Collected data

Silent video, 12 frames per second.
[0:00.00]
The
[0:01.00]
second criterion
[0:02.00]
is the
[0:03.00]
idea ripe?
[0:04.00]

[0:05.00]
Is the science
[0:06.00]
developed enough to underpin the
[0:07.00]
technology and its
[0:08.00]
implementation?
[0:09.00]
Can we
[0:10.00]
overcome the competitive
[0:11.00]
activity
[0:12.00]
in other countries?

## Activity
Could you restate the records above word for word?

## Task result
Silent video, 12 frames per second.
[0:00.00]
The
[0:01.00]
second criterion
[0:02.00]
is the
[0:03.00]
idea ripe?
[0:04.00]

[0:05.00]
Is the science
[0:06.00]
developed enough to underpin the
[0:07.00]
technology and its
[0:08.00]
implementation?
[0:09.00]
Can we
[0:10.00]
overcome the competitive
[0:11.00]
activity
[0:12.00]
in other countries?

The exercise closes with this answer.